When it comes to leaving Nuku Hiva untouched, we’ve failed miserably. The mayor even has our cell phone number in his mobile phone’s contact list. But I’m proud of the service we’ve provided “our” community. Although we offered more, not all offers were accepted. Ideas tend to be met with greater enthusiasm than follow-through. We’ve lived in Taiohae, Nuku Hiva for eight months now, with our kids attending school, and plenty of time to get to know people and help them, and to follow through the obstacles.
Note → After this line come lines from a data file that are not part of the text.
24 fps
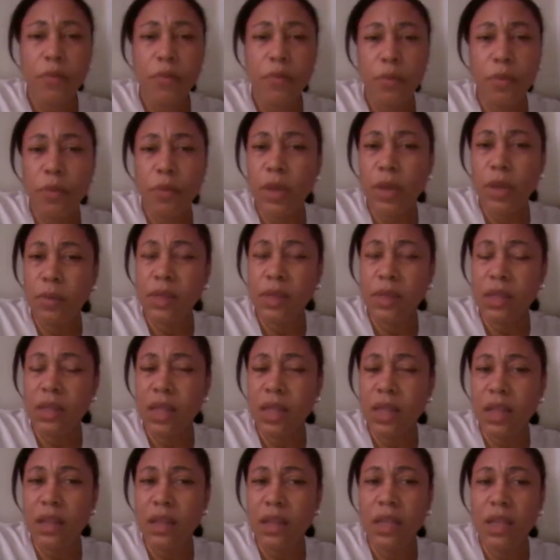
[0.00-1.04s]
When I was
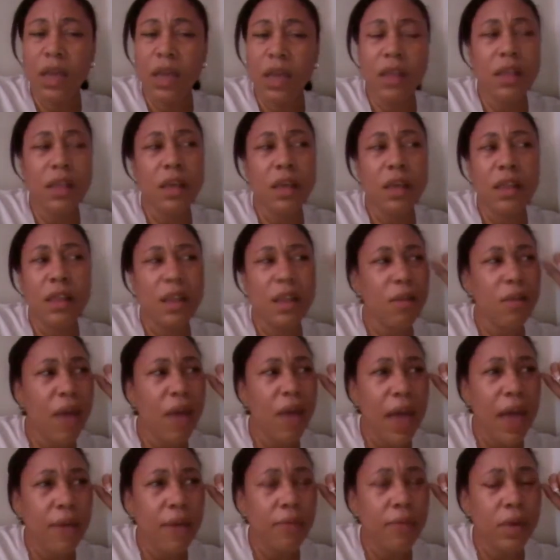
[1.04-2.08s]
inside the thing, I said, because I don't
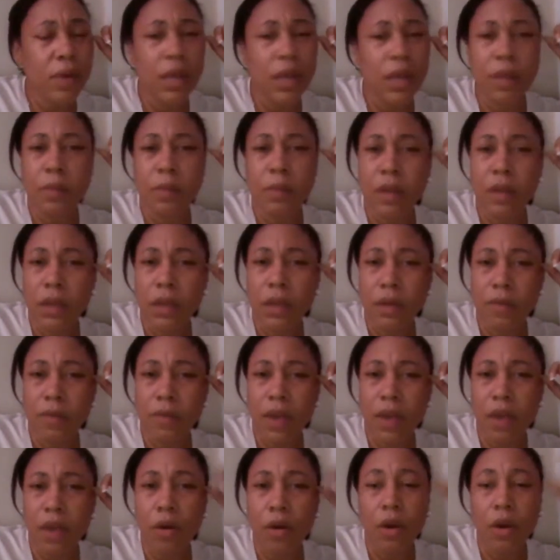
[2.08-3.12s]
have one. And I'm looking
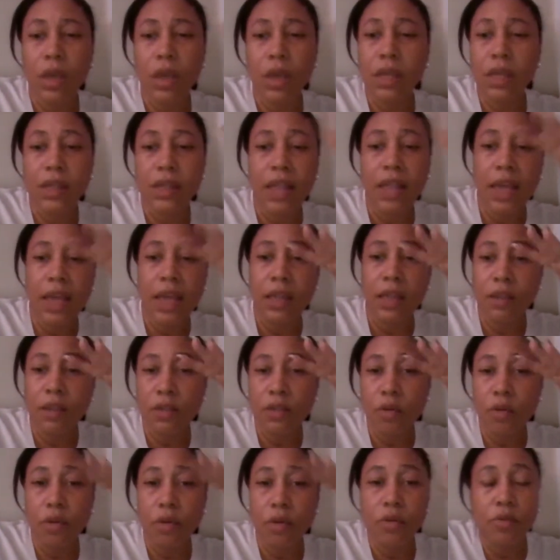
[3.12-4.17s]
around. It's not in the
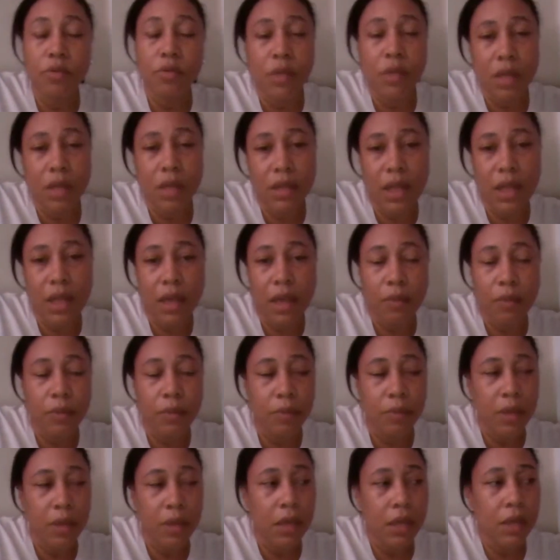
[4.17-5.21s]
storage unit. It's not with
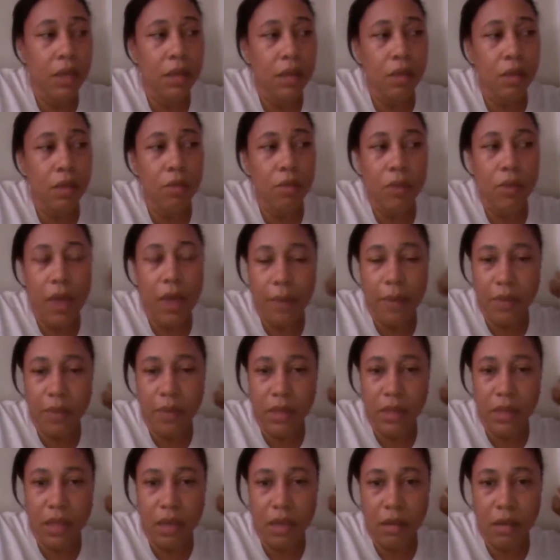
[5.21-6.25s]
me. So what happened to
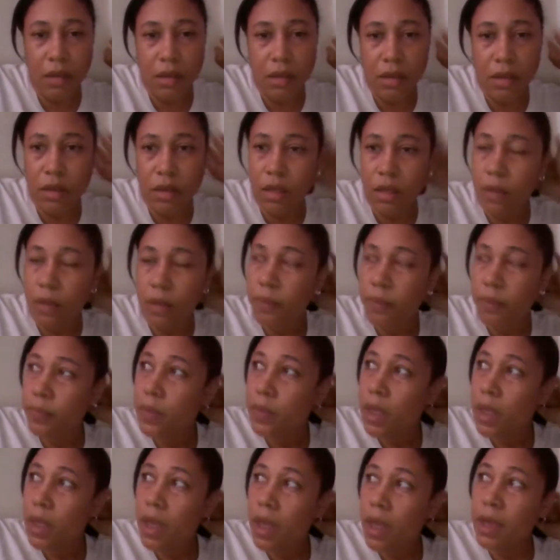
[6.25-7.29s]
the air conditioner?
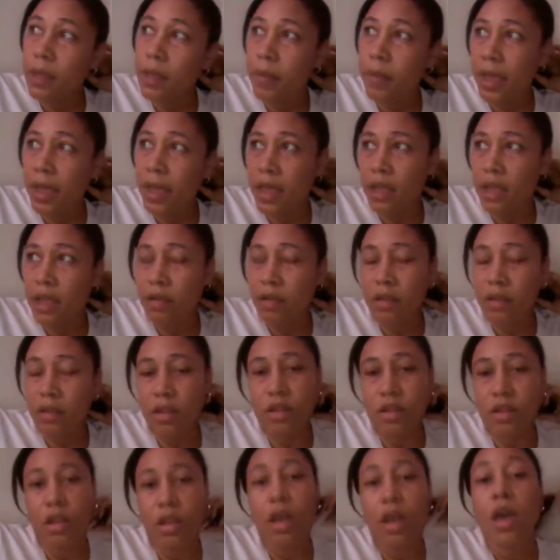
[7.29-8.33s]
I buy an air
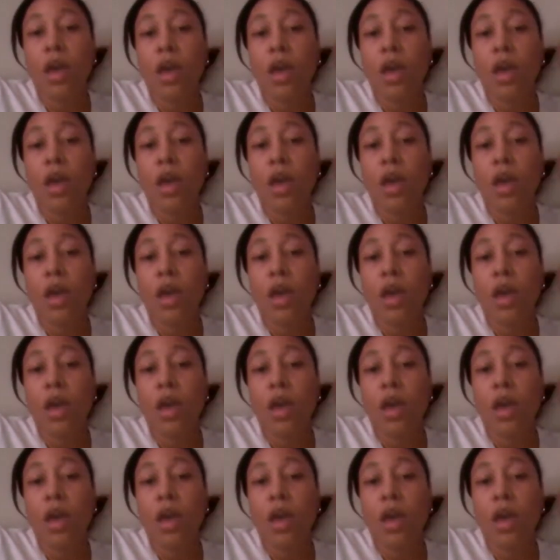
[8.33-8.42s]
conditioner.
It’s a different set of circumstances when a sailboat and its crew are here for a few days or weeks, especially if no one speaks the local language. Leaving a community to its own devices to solve its problems, especially when one doesn’t have the time or communication capacities to make a difference, is a reasonable approach. That said, cruisers often come together to support a myriad of local causes, especially those sailors enjoying a prolonged stay for whichever seasonal reason. So if one has time, ability, and fortitude, helping a community is often well received and very rewarding.